R: How to transform info like 61 years 02 months to total number of months?

in #hive-138200last year

I have a task where I need to transform info like 61 years 02 months into total number of months in a dataframe column.

To do this, I use the following libraries:

library(dplyr)
library(stringr)

To see a sample data frame, you can run this code.

df <- data.frame(date_str = c("61 years 04 months", "10 years", "7 years 09 months"))
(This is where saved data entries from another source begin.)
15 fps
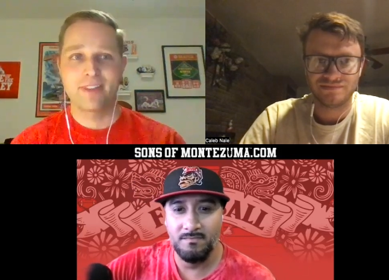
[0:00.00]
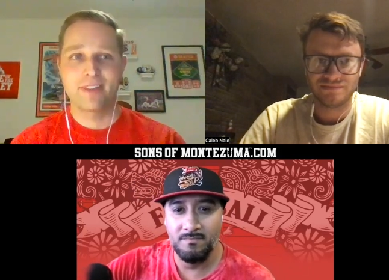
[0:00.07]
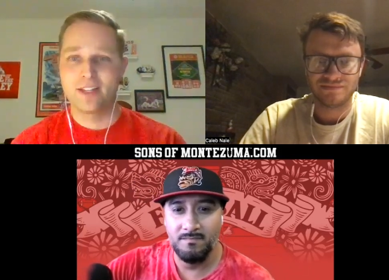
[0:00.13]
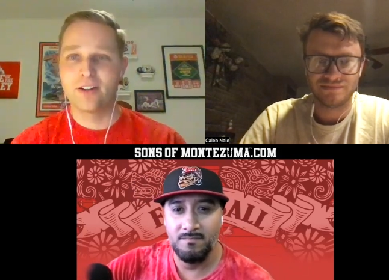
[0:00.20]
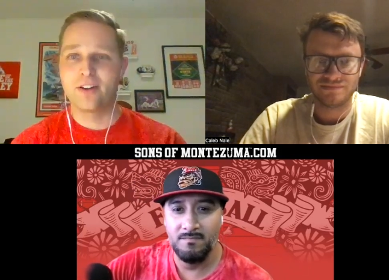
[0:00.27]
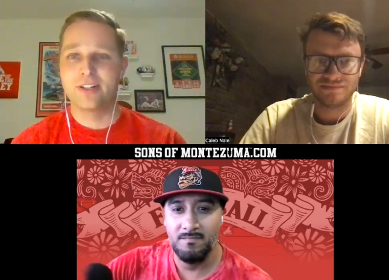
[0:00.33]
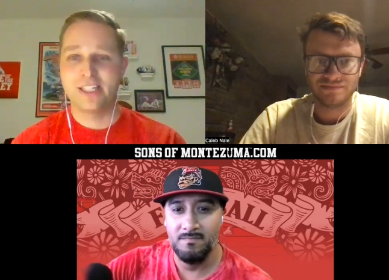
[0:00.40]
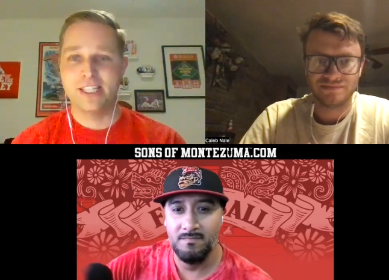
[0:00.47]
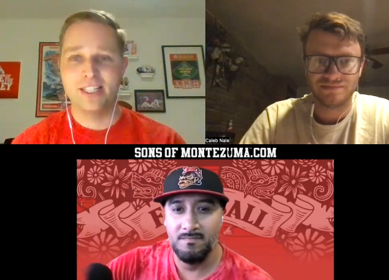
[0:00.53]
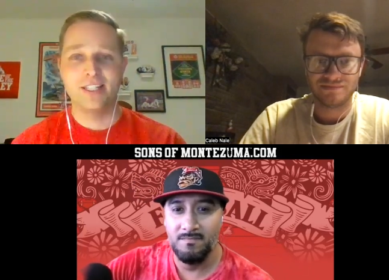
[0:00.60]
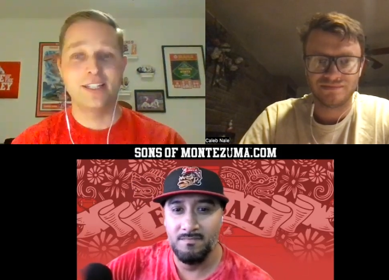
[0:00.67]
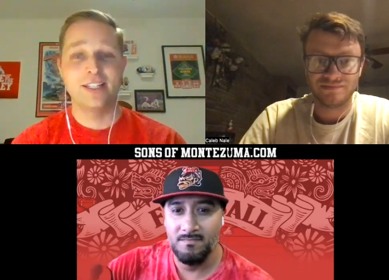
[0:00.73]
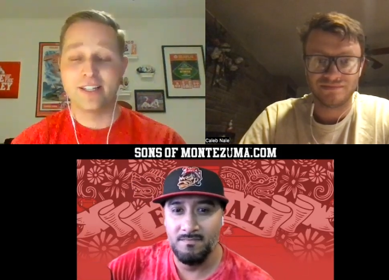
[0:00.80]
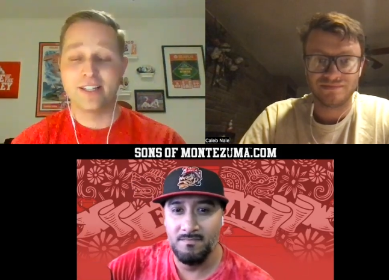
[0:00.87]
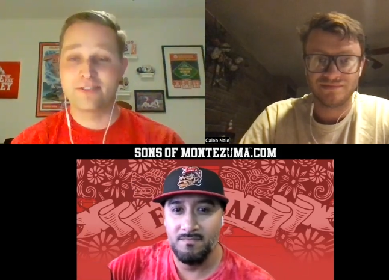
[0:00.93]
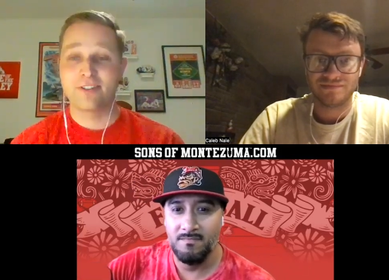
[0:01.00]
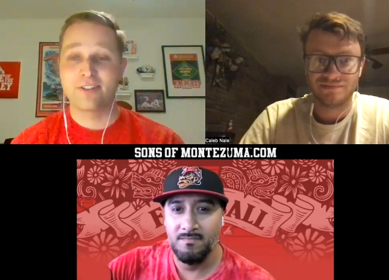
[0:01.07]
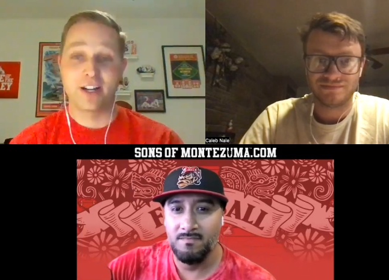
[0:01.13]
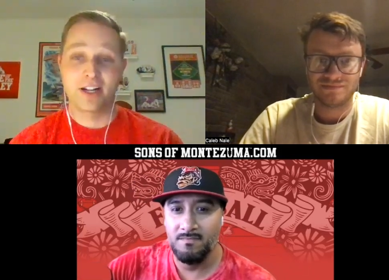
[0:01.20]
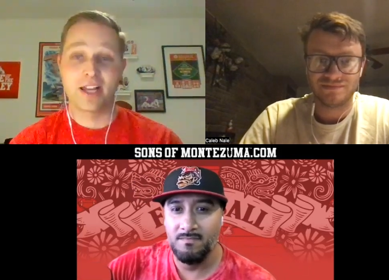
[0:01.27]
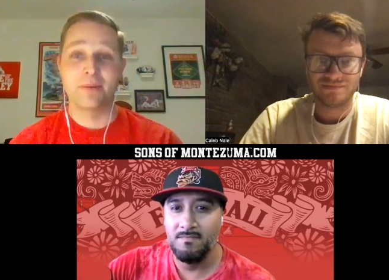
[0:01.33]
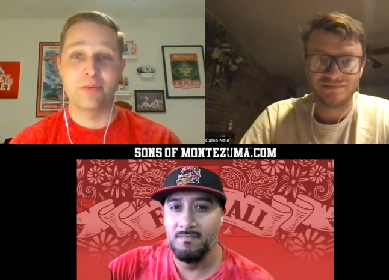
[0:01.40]
Speaker 1: you know, he is very
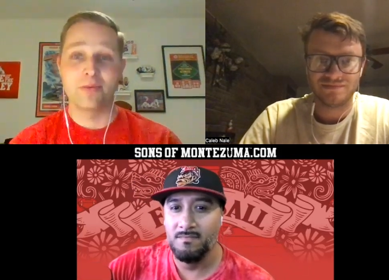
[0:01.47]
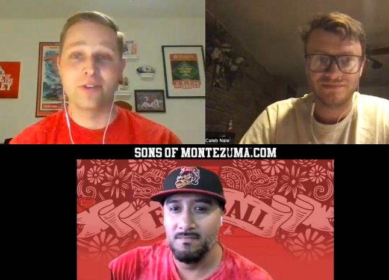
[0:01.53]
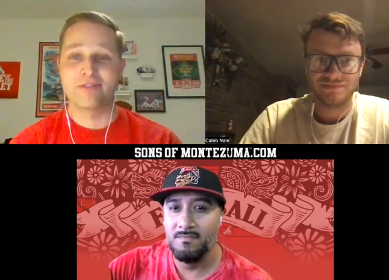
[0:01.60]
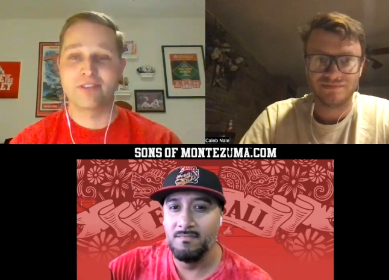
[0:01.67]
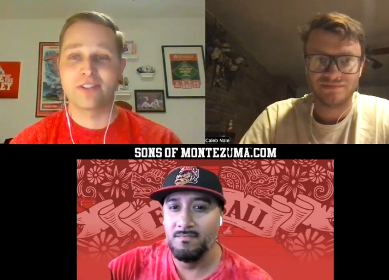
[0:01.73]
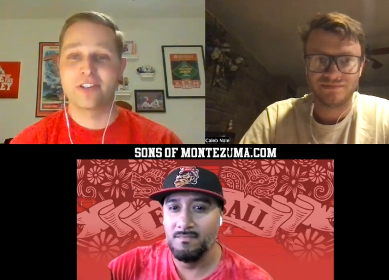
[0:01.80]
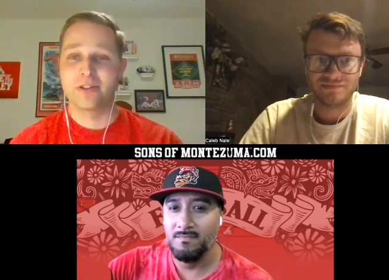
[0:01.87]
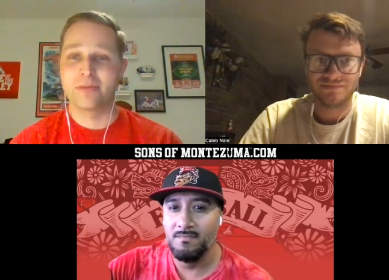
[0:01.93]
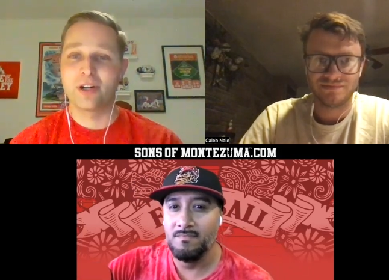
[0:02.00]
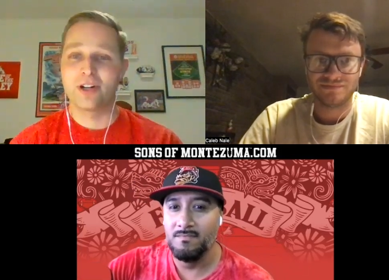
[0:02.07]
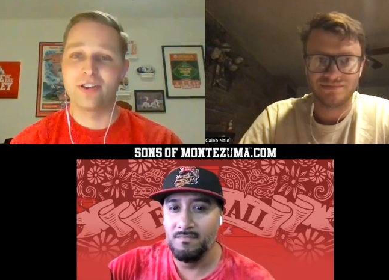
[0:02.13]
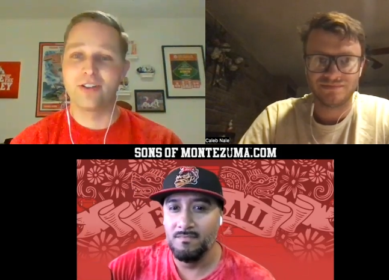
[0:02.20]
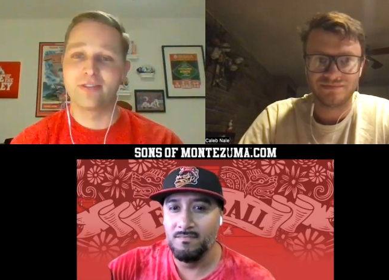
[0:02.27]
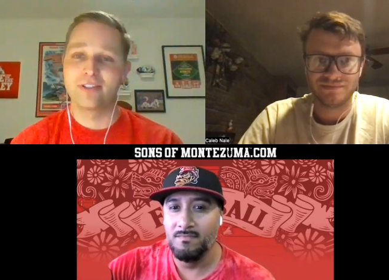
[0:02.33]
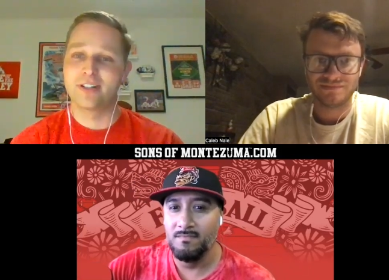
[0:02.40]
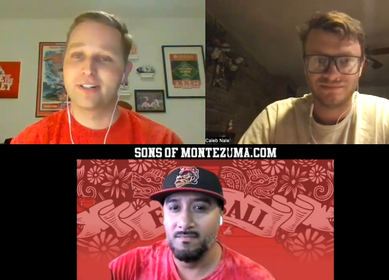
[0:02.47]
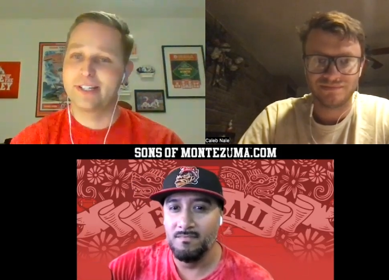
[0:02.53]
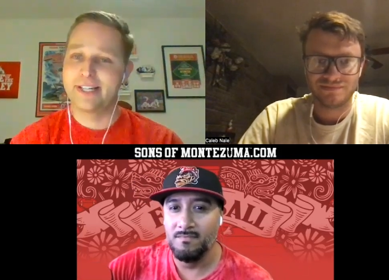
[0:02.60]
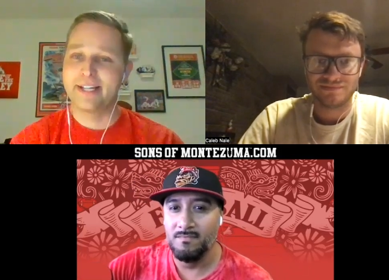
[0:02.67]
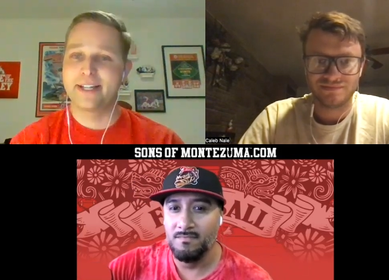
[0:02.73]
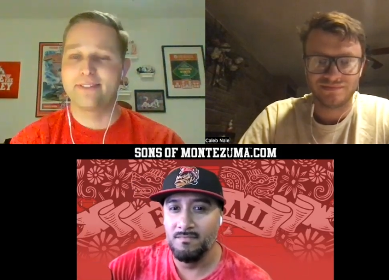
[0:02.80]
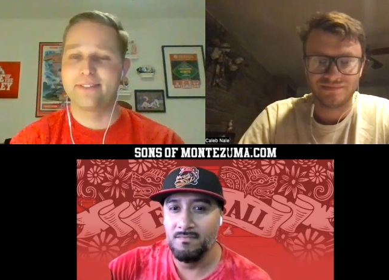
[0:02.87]
capable of turning the ball over
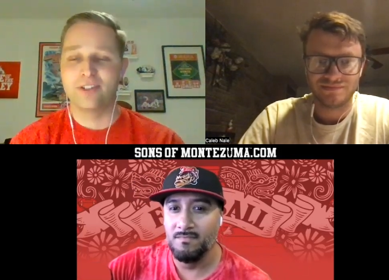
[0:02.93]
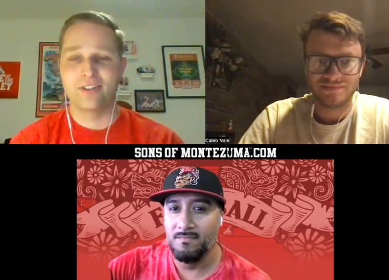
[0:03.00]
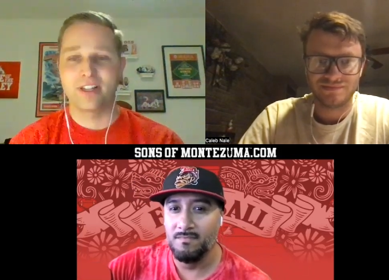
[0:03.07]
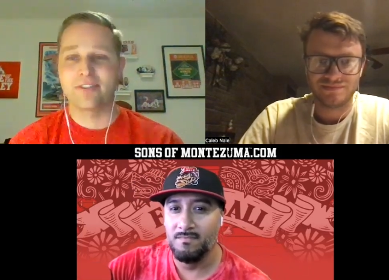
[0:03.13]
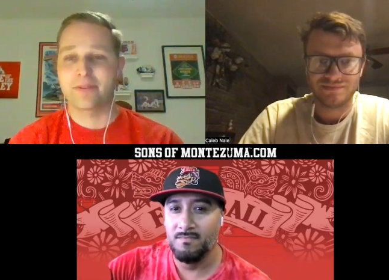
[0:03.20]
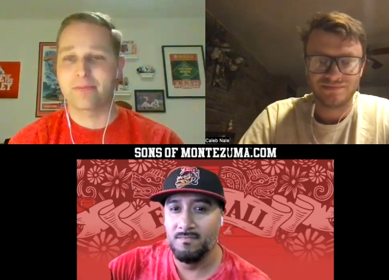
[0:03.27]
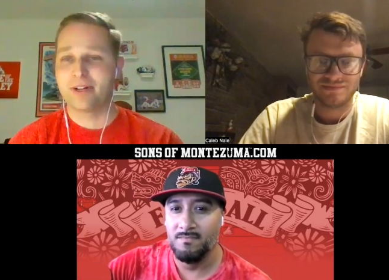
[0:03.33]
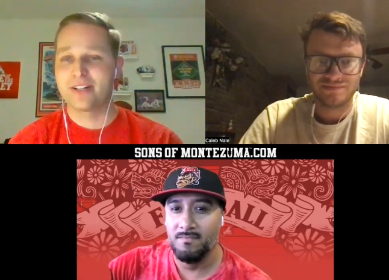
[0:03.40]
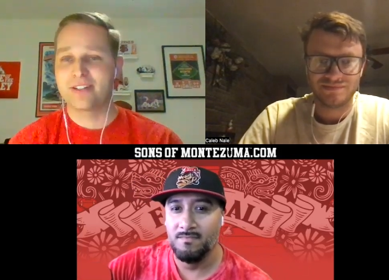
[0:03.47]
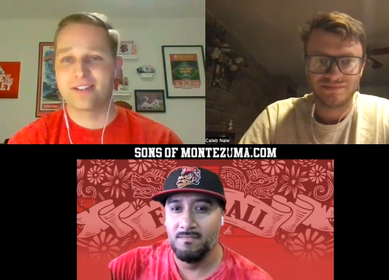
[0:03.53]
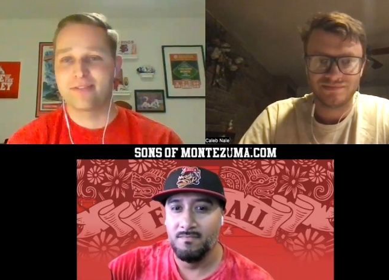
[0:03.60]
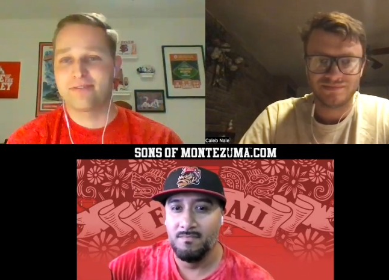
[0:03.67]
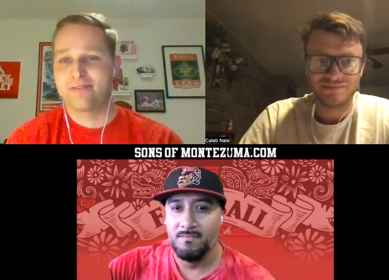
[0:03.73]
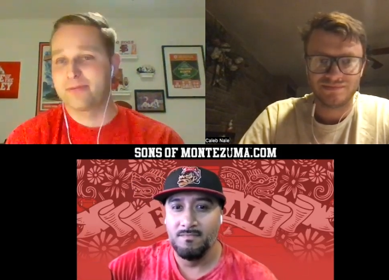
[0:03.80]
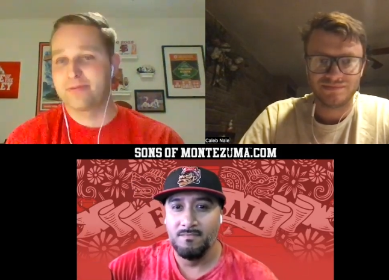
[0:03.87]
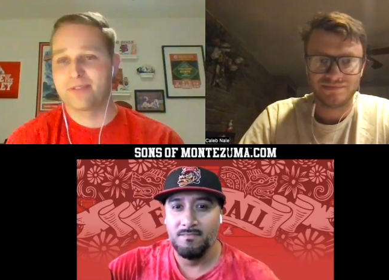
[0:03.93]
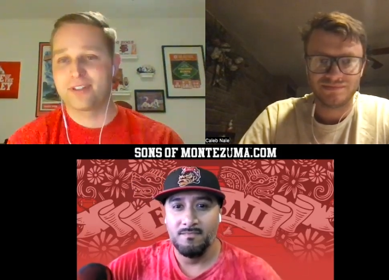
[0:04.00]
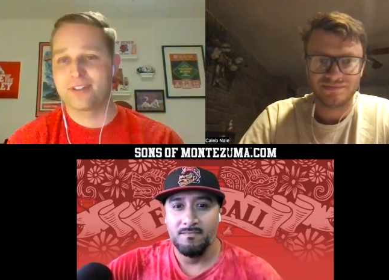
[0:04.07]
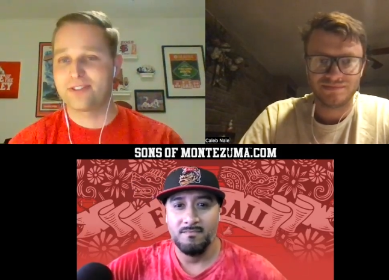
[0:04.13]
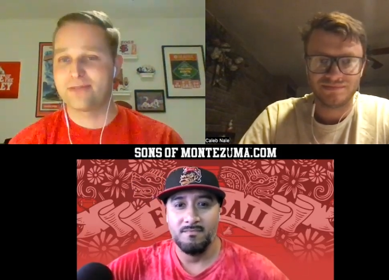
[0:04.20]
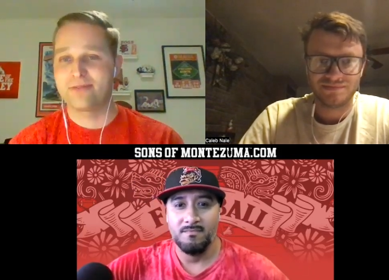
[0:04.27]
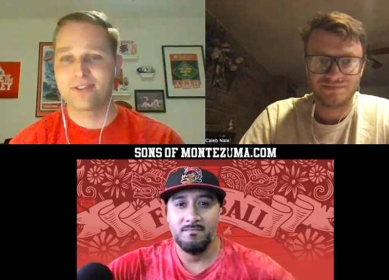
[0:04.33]
and, you know, giving positive field
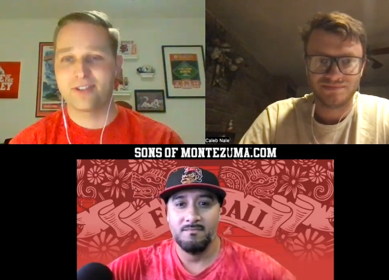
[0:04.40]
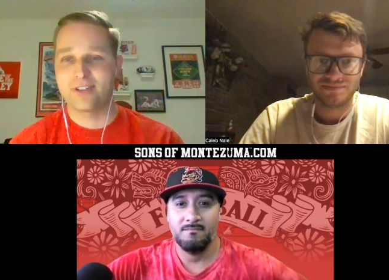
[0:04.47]
position. So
Screenshot 2023-10-14 at 9.31.49 AM.png

The following code will create a new column with the total number of months.

df <- df %>%
  mutate(years = as.numeric(str_extract(date_str, "\\d+(?= years)")),
         months = as.numeric(str_extract(date_str, "\\d+(?= months)")),
         years = ifelse(is.na(years), 0, years), # Set NAs to 0 for years
         months = ifelse(is.na(months), 0, months), # Set NAs to 0 for months
         total_months = years*12 + months) %>%
  select(-years, -months) # Remove intermediate columns if you don't need them

print(df)

The magic is with the str_extract(date_str, "\d+(?= years)" where the year value is extracted.

To cater to cases where there is 10 years and no months, the following is used: ifelse(is.na(months), 0, months).

This derives the total months: 'total_months = years*12 + months'.

Screenshot 2023-10-14 at 9.31.02 AM.png

snippets.png